Psalm 34

Come and See

I have an ant problem in my room. I noticed them weeks ago, crawling around my room and sometimes on my mattress, but they never bit so I dismissed them after flinging them mercilessly off my bed. However, when I returned from a short expedition to Vietnam, I discovered the ants had begun making an ant pile near the base of one of the legs of my bed. Which meant…there were many, many ants on my bed. I cleaned out the ant pile, washed my sheets, and found the source of the ants. They were coming through holes in the poorly-sealed grout between the tiles on my wall. 

If I had wooden walls, they would literally be coming out of the woodwork. As it is, they were actually coming out of the tilework. And they had started to bite! It was war.

After trying several different battle tactics (including spraying them with Lysol and insect repellant, attempting to seal the grout with glue (and failing), and googling how to make homemade grout so I could more effectively fill the holes), they still wouldn’t stop crawling around. I managed to keep them off my bed by spraying the base of my bed with lemon-eucalyptus insect repellant, but they continued coming out of the tilework day and night. They were driving me crazy. I won’t elaborate on the paranoia I developed except to comment that I one night I had a dream a giant ant attacked me. Finally, though, it dawned on me that I had tape. I could tape over the ants’ entry points and keep them from congregating around my bed. (No matter that they can come in through the half-centimeter gap under my door. My door is far away enough from my bed.) Who needs to make homemade grout when they have tape?

Thus far, it’s working! Granted, at the time I’m writing this it’s only been about thirty minutes since I taped over the grout in my tile (with black electrical tape because that’s all I have), but I have high hopes for this plan. I watched one ant coming back to the holes in the grout, looking for the way back home, passing the tape confusedly, and then scurrying around in a panic-like state before heading back to wherever he came from. You know how ants crawl in a line? How they travel to a place and return using the exact same route? Well another ant was coming up that same route but hadn’t yet discovered the way home had been sealed, and I always imagine the ants talk to each other when they bump into one another going opposite ways. They bumped into each other, and the panicking ant waved his little antenna around like crazy, and the other ant paused for a millisecond before continuing hesitantly on his route. This is how I imagine their conversation went:

“Dude!! Dude!! I can’t find the hole to go home! It’s gone! Something happened! Something terrible is going on! You can’t go back that way! You can’t!!!”

“Really?!”

“Yes!!! What are we going to do?! You can’t go that way! Help me find a new way!”

“Oh. Thank you for the information. I’ll go see for myself.”

And then the ants continued on their way. What I like about ants (and I like very few things about ants, and I only like this trait sometimes) is that even if they bump into another ant that has updated news, they never listen. Over the past several days I’ve had plenty of ant observation time, and it’s true: I don’t know what kind of communication ants have, but they never take another ant’s word for it.
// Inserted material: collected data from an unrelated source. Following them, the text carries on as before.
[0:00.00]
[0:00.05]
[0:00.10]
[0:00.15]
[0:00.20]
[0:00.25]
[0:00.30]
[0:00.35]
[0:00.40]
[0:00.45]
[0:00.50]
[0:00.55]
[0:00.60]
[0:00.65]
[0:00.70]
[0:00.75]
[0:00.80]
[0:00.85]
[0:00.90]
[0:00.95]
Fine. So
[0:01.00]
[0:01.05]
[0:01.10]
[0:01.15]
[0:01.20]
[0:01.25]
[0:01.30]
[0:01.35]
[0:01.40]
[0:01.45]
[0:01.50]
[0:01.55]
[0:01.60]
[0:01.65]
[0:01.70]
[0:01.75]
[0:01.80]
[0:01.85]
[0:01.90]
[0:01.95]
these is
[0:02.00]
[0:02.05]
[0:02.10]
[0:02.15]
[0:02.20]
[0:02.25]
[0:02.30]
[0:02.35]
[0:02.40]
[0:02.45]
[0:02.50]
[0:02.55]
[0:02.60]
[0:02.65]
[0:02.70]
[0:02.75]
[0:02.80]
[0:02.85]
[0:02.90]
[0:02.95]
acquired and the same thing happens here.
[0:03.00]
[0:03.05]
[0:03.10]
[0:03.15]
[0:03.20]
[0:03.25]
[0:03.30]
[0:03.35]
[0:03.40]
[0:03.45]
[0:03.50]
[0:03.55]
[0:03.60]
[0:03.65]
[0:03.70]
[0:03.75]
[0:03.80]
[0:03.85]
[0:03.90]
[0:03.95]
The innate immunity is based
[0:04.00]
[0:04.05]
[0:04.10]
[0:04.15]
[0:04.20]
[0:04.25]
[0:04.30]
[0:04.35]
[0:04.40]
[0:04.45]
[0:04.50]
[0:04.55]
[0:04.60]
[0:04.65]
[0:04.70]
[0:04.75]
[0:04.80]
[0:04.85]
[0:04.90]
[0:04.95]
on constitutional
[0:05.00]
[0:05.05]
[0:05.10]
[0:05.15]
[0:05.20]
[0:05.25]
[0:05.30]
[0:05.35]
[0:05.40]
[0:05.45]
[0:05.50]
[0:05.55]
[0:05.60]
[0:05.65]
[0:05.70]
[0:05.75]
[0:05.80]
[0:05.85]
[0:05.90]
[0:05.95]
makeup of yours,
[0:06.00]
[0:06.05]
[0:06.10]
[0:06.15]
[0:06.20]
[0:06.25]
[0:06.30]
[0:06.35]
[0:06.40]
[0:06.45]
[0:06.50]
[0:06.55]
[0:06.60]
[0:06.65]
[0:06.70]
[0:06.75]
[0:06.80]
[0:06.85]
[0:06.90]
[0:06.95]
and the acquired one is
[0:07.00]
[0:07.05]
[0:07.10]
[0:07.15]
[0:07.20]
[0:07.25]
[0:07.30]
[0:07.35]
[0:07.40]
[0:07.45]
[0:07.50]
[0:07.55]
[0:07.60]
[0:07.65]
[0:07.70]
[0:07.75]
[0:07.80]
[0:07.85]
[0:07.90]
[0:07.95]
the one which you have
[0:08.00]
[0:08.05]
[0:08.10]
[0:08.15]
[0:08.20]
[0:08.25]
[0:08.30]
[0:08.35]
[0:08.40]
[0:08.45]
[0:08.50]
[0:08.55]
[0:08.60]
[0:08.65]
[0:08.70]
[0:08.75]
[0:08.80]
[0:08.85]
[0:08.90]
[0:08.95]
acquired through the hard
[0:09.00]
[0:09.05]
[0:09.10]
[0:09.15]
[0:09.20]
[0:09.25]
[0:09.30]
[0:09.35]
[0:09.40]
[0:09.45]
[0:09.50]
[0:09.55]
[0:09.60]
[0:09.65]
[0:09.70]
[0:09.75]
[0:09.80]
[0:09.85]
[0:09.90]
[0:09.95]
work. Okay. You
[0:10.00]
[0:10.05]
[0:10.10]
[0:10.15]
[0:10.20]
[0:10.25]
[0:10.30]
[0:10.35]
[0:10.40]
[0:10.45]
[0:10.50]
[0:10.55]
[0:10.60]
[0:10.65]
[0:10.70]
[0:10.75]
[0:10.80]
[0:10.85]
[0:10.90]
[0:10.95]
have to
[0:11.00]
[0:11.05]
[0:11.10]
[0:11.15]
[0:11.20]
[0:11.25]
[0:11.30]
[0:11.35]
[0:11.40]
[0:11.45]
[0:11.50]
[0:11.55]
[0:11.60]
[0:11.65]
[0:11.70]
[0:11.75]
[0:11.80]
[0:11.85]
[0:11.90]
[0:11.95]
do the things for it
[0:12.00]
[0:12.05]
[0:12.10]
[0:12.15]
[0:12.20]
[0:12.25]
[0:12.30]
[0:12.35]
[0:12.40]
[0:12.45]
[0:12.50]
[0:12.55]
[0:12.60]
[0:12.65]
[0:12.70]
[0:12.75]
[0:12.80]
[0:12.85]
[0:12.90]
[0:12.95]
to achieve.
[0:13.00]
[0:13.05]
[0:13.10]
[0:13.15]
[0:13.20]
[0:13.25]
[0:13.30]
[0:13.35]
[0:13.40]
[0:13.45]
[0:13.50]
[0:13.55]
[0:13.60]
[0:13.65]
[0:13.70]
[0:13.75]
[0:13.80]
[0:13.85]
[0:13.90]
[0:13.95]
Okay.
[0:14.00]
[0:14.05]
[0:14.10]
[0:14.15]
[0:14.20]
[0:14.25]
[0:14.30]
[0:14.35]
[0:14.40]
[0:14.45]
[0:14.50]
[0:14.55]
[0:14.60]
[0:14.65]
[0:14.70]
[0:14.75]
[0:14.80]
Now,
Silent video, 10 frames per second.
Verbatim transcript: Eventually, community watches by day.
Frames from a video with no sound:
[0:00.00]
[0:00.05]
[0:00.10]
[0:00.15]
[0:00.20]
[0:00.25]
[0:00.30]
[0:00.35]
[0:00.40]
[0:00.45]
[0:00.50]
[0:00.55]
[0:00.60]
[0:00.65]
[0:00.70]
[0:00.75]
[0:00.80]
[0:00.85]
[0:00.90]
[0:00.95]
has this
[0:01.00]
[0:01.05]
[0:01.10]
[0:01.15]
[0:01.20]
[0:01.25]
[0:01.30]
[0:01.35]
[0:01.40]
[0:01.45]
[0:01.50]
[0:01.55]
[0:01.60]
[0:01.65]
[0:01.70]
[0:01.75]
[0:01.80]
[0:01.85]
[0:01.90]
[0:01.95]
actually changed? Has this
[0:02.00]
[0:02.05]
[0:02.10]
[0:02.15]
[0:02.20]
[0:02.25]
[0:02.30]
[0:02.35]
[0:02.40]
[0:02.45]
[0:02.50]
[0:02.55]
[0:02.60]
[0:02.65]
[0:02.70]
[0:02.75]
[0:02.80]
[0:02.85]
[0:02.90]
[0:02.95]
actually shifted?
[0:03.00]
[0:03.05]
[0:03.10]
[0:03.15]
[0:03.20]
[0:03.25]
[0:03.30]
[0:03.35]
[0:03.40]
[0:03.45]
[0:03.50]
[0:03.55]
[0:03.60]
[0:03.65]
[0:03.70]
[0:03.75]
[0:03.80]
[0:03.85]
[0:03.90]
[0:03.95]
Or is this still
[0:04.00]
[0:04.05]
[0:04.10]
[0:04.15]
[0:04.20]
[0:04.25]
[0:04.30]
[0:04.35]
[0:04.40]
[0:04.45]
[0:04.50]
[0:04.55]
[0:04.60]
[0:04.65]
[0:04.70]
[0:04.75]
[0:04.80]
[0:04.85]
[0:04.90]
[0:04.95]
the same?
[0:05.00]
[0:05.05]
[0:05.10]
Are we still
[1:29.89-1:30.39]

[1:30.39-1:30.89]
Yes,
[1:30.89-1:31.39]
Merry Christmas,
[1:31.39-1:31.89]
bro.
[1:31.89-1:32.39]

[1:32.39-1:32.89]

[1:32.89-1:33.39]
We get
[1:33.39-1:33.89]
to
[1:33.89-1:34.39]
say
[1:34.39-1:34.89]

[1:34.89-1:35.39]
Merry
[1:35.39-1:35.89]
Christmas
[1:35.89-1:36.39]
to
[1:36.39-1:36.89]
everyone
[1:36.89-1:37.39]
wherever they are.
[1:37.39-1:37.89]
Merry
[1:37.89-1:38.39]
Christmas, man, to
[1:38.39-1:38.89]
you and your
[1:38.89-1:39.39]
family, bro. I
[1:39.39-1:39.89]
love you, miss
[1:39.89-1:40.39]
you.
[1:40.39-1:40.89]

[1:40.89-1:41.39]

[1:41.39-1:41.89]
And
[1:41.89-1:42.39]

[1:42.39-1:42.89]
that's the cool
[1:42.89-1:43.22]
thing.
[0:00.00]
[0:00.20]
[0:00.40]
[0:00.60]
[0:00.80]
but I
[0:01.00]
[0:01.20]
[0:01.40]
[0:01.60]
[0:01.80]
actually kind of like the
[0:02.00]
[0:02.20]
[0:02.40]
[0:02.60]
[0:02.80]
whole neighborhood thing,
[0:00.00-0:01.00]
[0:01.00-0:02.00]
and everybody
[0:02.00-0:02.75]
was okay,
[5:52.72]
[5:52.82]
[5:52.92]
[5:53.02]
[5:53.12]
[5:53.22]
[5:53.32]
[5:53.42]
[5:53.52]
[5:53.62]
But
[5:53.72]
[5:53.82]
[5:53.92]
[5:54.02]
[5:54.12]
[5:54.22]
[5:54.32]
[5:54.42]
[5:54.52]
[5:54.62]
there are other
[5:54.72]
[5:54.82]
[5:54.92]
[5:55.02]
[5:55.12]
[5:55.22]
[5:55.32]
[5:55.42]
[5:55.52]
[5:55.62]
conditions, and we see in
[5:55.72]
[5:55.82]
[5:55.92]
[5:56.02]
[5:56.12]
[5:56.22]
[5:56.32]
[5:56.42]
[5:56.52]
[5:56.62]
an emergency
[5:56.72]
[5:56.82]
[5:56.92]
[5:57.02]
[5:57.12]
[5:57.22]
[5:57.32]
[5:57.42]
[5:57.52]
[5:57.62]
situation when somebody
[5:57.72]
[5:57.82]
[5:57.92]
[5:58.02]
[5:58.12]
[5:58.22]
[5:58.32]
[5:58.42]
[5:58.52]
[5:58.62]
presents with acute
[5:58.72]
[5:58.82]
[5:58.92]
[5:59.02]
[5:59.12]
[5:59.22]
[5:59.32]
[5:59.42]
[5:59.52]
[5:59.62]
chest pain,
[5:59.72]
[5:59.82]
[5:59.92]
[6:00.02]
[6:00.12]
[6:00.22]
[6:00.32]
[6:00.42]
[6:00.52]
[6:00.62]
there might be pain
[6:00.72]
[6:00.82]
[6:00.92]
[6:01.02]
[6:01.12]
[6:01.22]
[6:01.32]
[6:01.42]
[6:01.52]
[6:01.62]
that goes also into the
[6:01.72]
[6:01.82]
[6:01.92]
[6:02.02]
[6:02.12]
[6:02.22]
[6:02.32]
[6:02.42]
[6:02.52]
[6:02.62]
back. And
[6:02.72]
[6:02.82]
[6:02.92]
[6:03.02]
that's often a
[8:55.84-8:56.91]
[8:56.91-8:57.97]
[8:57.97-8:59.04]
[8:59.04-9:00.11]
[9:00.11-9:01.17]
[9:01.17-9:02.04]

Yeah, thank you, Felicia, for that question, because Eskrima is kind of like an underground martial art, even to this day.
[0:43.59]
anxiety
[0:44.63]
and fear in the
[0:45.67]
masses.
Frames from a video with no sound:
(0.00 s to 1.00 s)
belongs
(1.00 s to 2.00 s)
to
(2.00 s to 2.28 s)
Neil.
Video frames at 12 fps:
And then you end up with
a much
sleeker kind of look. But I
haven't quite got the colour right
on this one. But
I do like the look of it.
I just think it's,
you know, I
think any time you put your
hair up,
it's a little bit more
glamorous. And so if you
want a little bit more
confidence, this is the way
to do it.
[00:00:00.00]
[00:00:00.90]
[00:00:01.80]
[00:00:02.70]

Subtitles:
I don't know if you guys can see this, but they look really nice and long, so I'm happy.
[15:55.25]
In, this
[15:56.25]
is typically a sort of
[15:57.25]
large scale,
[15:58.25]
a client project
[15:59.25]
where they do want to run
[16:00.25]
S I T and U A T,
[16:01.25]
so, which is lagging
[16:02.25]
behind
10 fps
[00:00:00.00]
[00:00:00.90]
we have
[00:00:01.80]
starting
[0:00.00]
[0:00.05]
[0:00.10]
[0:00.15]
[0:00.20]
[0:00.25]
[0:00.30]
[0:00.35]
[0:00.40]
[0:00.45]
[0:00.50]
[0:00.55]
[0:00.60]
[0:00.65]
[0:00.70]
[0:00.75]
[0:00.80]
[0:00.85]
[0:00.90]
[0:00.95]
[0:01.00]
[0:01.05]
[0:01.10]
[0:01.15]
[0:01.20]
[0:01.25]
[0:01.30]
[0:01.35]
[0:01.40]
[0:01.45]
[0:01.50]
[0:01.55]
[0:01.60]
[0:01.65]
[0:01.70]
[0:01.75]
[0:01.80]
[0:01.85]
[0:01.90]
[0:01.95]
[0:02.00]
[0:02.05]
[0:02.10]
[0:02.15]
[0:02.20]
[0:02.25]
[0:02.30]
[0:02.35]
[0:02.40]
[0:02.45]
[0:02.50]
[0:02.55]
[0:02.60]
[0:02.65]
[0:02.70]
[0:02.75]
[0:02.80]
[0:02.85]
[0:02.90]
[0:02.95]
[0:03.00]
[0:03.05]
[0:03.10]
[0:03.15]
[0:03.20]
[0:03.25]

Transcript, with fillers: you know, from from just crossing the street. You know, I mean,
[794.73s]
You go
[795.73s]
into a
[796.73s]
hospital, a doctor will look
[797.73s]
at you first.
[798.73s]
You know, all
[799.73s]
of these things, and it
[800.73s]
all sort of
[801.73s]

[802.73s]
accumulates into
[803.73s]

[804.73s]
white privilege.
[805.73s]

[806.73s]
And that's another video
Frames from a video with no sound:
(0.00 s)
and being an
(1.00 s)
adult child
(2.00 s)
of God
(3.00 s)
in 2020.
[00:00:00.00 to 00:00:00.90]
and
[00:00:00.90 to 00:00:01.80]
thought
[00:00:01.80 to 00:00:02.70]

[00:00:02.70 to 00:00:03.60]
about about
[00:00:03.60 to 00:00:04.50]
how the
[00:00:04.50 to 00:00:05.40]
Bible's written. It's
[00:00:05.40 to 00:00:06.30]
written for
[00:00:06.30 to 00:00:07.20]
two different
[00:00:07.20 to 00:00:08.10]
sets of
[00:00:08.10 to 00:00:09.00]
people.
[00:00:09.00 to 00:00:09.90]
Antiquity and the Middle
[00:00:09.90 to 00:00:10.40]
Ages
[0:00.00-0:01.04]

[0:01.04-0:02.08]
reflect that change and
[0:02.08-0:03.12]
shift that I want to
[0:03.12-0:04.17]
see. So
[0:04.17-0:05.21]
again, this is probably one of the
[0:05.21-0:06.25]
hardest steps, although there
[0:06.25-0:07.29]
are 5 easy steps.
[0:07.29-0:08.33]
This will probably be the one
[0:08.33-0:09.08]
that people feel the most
They must see for themselves.

It reminds me of a woman in the Bible who told her friends about Jesus, and they went to see for themselves. It happened in a town near Jacob’s well in Samaria.

In the story of the Samaritan woman at the well, the woman’s friends heard the woman’s testimony and came to see Jesus for themselves. Eventually they told the woman, “It is no longer because of what you said that we believe, for we have heard for ourselves, and we know this is indeed the Savior of the world” (John 4:42).

Sometimes, it’s a good thing to be like those stubborn little ants. When we hear something so strange and radical it’s nearly unbelievable, we must go and find out for ourselves.

“Come and you will see.” That’s what Jesus told two men who asked where he was staying, and they did. They followed him and saw for themselves. And they ended up being two of the twelve disciples (John 1:39).

The Psalmist wrote: “Taste and see that the Lord is good” (Psalm 34:8). It’s an invitation.

Come and see for yourself. I can tell you all the stories in the world about the Lord and what He is doing in the nations, about missions and the international church and how life-changing living with faithful Christians of a different culture can be. I can tell you how rewarding it is, how difficult it is, how it helps me see Jesus more clearly, but sometimes that doesn’t do it justice.

You must come and see for yourself.

So here is the invitation, friend! Come and see. Come to the nations and see what God is doing. Come to a cross-cultural setting and experience the joy and the wonder of learning about God from a completely new perspective. Come begin friendships with those who are not like you and see the beauty of diversity.

Come to Cambodia, or come to Mexico, or come to China town in your city, or come to an international students’ gathering. Come to a church service in a different language, or come to an apartment complex housing refugees. Come to a lifestyle built around Jesus. The Lord called us to make disciples of all nations, and the adventure and joy of following His call—that’s something you can only truly experience for yourself.

Don't take my word for it! Come and see for yourself.

(If you want, you can come see the tape on the tiles in my room for yourself!)